How to complete this task: Set down the records exactly as they stand, except for any pictures, which you should omit.

Provided records Block Start

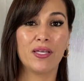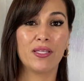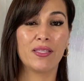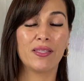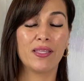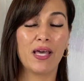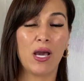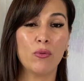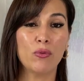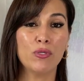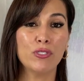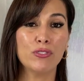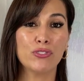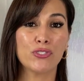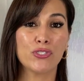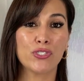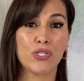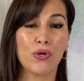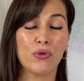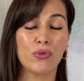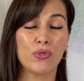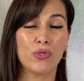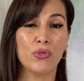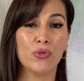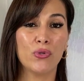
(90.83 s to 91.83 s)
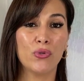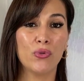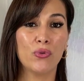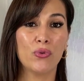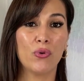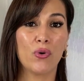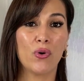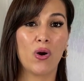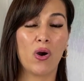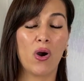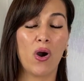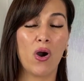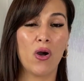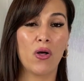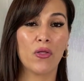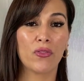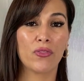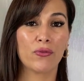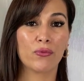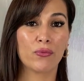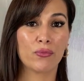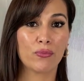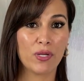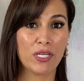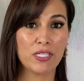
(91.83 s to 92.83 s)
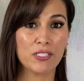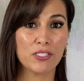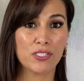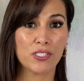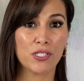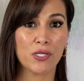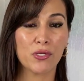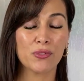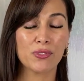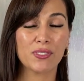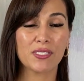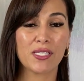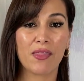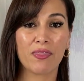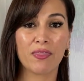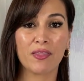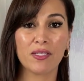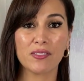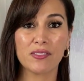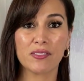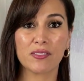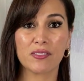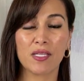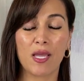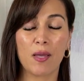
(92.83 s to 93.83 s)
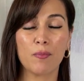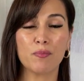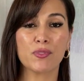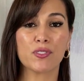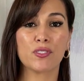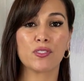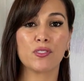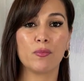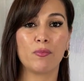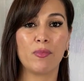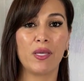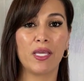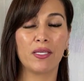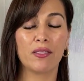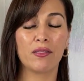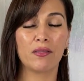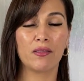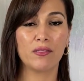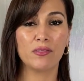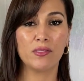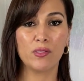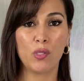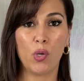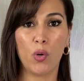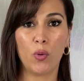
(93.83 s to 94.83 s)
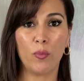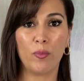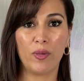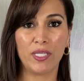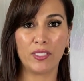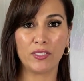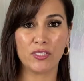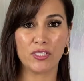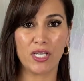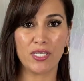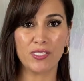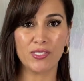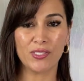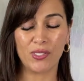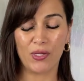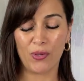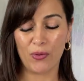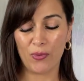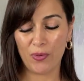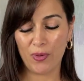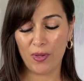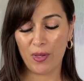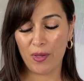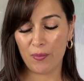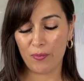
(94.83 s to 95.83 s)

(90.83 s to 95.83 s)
That will show you all the ratios and the steps to make this homemade gesso.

Provided records Block End

Answer to this exercise:
(90.83 s to 91.83 s)
(91.83 s to 92.83 s)
(92.83 s to 93.83 s)
(93.83 s to 94.83 s)
(94.83 s to 95.83 s)

(90.83 s to 95.83 s)
That will show you all the ratios and the steps to make this homemade gesso.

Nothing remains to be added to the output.